Miller expects dry van contract prices, including fuel, to be down about 8% in Q1 2024 year over year, he said in a LinkedIn post this week.
For the broader economy, J.P. Morgan projected earlier this month that economic growth will likely decelerate next year, dropping from an expected 2.8% in 2023 to 0.7% in 2024.
At the same time, stricter environmental and labor laws in California are further burdening the industry, Croke said, noting changes such as a new rule effective Jan. 1, 2024, that will expand FMCSA’s interstate ELD regulations to intrastate operations for the Golden State.
Among those complications, the state’s Assembly Bill 5 has shifted owner-operators away from the state. That’s due to the law defining who should be classified as an independent contractor or employee, and the trucking industry is trying to challenge its implementation for trucking firms in an ongoing legal battle.

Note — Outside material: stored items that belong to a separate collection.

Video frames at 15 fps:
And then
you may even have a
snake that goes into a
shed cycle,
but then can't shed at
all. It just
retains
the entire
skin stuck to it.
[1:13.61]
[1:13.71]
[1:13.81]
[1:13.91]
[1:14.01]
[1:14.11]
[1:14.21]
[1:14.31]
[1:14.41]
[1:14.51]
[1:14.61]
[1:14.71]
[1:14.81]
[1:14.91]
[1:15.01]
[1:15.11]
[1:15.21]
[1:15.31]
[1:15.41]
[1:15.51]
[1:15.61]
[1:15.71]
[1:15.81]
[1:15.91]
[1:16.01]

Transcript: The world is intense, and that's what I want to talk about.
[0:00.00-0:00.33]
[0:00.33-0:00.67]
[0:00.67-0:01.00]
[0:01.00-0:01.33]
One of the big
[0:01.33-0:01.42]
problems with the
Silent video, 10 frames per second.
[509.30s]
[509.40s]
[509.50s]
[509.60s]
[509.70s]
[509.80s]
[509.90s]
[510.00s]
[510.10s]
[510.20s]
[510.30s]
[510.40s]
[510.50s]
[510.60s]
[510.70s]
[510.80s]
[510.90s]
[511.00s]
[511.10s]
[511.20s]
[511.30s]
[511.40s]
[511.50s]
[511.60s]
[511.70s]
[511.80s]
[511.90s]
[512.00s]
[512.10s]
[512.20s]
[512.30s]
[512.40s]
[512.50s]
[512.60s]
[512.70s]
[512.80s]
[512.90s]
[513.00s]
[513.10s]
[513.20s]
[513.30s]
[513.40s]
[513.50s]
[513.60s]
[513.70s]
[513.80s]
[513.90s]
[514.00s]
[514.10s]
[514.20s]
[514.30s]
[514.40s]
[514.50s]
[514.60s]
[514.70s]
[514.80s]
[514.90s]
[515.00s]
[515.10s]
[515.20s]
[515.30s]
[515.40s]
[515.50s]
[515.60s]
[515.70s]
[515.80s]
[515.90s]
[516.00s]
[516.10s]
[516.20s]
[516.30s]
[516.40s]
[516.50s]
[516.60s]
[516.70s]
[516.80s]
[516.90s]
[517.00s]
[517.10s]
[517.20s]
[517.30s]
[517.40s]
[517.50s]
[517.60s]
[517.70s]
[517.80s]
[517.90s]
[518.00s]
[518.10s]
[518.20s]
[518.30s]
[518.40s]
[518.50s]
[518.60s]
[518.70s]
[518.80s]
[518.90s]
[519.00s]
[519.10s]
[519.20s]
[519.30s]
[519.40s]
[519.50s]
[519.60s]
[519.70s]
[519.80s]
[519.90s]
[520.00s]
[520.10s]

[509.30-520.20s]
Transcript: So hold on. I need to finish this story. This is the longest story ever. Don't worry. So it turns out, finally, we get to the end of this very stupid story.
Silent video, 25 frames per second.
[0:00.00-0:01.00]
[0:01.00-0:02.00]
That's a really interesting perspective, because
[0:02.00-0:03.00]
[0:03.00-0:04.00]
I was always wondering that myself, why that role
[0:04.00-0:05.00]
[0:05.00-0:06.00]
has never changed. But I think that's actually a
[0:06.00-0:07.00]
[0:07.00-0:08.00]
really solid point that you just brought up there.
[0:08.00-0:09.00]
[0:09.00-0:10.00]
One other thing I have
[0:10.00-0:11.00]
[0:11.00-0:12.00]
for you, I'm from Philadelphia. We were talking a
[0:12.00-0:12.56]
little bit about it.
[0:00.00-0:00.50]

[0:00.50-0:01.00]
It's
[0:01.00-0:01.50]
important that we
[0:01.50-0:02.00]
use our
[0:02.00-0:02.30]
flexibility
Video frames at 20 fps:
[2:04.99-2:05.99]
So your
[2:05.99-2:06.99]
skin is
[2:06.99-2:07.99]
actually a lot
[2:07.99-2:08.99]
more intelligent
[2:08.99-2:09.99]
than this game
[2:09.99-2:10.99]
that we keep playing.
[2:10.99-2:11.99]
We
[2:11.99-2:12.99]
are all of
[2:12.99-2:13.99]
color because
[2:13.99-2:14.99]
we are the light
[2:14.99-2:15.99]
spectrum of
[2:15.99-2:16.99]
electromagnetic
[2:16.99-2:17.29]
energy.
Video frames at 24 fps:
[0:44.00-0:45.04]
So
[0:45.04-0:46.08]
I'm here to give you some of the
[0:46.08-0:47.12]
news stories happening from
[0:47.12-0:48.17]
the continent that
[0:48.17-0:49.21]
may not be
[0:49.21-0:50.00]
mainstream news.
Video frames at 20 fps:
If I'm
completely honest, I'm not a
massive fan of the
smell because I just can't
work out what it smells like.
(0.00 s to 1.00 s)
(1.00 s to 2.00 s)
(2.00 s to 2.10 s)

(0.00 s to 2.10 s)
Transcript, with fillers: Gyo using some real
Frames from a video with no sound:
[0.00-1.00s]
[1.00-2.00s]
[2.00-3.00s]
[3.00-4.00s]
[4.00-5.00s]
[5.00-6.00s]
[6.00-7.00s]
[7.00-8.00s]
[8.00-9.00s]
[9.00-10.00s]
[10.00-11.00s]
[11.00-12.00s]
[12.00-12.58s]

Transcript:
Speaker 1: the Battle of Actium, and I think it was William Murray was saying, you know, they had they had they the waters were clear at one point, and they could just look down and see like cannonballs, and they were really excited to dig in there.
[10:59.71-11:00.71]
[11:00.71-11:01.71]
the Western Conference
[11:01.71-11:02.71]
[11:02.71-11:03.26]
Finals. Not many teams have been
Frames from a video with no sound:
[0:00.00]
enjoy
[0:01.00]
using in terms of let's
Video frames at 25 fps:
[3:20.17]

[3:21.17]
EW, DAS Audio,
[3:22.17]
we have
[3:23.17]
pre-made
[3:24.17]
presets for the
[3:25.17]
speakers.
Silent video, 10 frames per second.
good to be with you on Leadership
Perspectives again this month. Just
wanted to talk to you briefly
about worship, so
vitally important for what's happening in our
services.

“I'm not sure why you go to California for all the money in the world,” Croke said.
Additionally, the Panama Canal’s slowdown due to a drought and redirected shipping traffic to avoid Houthi attacks in the Red Sea could constrain supply chains and put stress on West Coast ports. The war in Ukraine also continues.
Despite the devastation, there’s potential relief in store. On Dec. 13, Federal Reserve Chairman Jerome Powell stoked optimism from investors when he declared at a news conference that the federal funds rate could be lowered to 4.6% in 2024.
Rate cuts expected in 2024 could spur housing starts and flatbed demand, especially in the Southeast, where about 60% of family homes in the U.S. are built, Croke noted.
"I think the state of the trucking market is going to hinge a lot on interest rates, how far they drop, and how much that stimulates construction activity," Croke said.